When I was a young man, I didn't know how to sit still.
I have always lived with big sky views, and space begging endless exploration.
The stationary discipline of lower and higher education always seemed like the most difficult challenge. How was I supposed to sit still in a class with its black boards, assignments, and the lectures of the lecturing? Especially when the world was passing by at lightning fast light speed outside the window. I wanted to be out there. Moving. Participating. Experiencing.
Growing up in the wilds of Alaska, Oregon, and Washington, space was never in limited supply. Seattle was yet undiscovered, Portland remained a sleepy big timber town, and Anchorage and Fairbanks, did not yet know the taste of tourism, cruise ships and senior citizens leaning against the windows of rail cars begging a glance at Denali.
For four years I stuck it out, then struck out of post secondary education. After turning 21, I couldn't sit still another second. First becoming a guide in Alaska, I discovered that not even great land was satiating enough to keep my interest. Becoming a trucker, running the lower 48 and Canada, a big windshield and a bigger hood beckoned. Tasting my perfect addiction, I spent 17 years slamming gears in all manner of applications. I've run outlaw and within the law, cross country and across town, and through all those miles, I found an endless desire to chase horizons, the fabric of North America, and the perfect moment.

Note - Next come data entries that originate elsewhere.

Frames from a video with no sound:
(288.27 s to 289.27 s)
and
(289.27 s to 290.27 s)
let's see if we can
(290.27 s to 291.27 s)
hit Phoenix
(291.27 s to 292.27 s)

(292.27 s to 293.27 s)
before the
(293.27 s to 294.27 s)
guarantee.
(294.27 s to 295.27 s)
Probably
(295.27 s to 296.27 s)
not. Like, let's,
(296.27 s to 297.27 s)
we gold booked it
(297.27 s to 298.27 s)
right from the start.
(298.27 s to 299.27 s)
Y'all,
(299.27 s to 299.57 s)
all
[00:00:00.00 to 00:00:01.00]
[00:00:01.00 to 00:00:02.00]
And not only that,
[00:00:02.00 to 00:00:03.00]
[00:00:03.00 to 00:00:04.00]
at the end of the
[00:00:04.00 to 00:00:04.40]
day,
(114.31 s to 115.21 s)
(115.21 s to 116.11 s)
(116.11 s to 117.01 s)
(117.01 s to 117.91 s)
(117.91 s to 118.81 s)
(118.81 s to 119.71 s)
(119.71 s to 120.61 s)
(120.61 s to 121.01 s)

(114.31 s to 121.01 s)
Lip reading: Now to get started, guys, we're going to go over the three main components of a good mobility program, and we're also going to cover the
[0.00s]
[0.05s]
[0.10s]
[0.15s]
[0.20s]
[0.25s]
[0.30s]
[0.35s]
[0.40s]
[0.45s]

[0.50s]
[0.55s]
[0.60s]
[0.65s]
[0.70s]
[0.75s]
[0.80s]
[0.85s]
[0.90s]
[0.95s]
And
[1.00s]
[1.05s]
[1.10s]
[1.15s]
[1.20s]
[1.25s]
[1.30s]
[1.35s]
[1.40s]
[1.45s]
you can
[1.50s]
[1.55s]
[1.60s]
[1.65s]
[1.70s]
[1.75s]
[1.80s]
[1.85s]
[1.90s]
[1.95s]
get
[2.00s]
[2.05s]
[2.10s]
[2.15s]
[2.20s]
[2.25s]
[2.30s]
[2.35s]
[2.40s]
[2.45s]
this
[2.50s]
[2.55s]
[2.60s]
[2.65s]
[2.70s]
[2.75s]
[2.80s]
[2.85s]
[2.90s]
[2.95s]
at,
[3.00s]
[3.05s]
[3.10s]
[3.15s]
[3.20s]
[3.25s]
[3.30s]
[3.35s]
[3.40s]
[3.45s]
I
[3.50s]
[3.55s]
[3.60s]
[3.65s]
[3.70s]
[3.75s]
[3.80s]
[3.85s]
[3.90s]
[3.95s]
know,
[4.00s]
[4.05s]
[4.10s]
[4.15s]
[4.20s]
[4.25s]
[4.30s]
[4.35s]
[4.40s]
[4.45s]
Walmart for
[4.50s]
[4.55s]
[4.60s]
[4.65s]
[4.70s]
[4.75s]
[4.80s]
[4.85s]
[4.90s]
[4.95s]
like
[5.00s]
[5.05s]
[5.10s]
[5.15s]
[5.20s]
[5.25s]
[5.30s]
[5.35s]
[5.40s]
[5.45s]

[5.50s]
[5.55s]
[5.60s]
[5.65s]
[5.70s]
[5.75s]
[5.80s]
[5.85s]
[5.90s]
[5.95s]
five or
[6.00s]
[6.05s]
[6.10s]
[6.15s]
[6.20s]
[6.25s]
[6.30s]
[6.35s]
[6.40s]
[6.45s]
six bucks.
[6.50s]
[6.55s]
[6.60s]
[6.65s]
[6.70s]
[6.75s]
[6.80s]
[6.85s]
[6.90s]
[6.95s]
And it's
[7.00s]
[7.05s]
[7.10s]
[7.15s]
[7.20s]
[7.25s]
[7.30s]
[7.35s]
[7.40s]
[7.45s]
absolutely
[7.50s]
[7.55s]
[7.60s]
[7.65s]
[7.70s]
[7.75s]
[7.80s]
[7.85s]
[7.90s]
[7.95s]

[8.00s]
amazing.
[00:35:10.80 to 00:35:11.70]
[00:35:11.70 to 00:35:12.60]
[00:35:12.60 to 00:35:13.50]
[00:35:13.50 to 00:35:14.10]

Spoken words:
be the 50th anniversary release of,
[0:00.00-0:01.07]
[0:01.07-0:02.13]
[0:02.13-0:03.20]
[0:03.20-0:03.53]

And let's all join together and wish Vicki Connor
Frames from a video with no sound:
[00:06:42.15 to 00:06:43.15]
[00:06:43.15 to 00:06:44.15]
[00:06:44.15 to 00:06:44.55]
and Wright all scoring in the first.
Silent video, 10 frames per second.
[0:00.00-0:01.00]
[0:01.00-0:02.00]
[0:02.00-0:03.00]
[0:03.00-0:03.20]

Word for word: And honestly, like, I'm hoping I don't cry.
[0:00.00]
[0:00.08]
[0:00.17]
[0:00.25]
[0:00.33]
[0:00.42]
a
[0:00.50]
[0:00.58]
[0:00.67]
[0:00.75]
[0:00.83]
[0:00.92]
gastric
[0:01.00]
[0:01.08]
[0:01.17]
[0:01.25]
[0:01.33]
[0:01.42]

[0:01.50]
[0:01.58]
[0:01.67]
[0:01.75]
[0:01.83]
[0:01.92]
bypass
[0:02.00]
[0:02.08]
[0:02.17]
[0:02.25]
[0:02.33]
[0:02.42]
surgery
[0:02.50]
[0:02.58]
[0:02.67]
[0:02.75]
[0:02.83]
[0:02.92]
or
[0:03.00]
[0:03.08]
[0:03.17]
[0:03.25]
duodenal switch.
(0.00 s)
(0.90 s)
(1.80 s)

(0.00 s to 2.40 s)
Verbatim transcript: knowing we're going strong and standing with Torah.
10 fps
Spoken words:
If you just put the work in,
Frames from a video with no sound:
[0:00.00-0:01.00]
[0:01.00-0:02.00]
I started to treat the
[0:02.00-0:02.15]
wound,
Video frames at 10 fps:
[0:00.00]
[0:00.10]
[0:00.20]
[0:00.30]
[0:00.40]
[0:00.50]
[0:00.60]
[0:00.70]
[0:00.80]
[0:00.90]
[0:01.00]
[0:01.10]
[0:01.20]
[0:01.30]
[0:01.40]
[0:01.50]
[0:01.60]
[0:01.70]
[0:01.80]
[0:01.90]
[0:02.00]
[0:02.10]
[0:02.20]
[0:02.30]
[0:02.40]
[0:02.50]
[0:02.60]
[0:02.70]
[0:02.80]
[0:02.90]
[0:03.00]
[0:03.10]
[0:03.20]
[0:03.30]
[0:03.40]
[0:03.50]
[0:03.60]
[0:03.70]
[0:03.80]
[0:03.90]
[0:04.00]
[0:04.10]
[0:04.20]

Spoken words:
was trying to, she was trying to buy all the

I still remember the open road, the good and bad. The one of a kind chicken haulers and white trash in transit CB conversations. I remember chicken fried everything, shower lines, diesel scented dawn and the sultry humidity of Alabama. I know the gut punch of endless loneliness that you can't explain to someone that hasn't been there, and the let down feeling of seeing something so breathtaking and turning to share the moment with a special someone-only to find an empty shotgun seat staring back at you.
I don't know how you can explain running the big roads to someone that hasn't been there. They say a picture is worth a thousand words. This one is facing west, with Mt Hood capturing the last sunburst of an early January, high desert day.
Maybe this image will explain the unexplainable.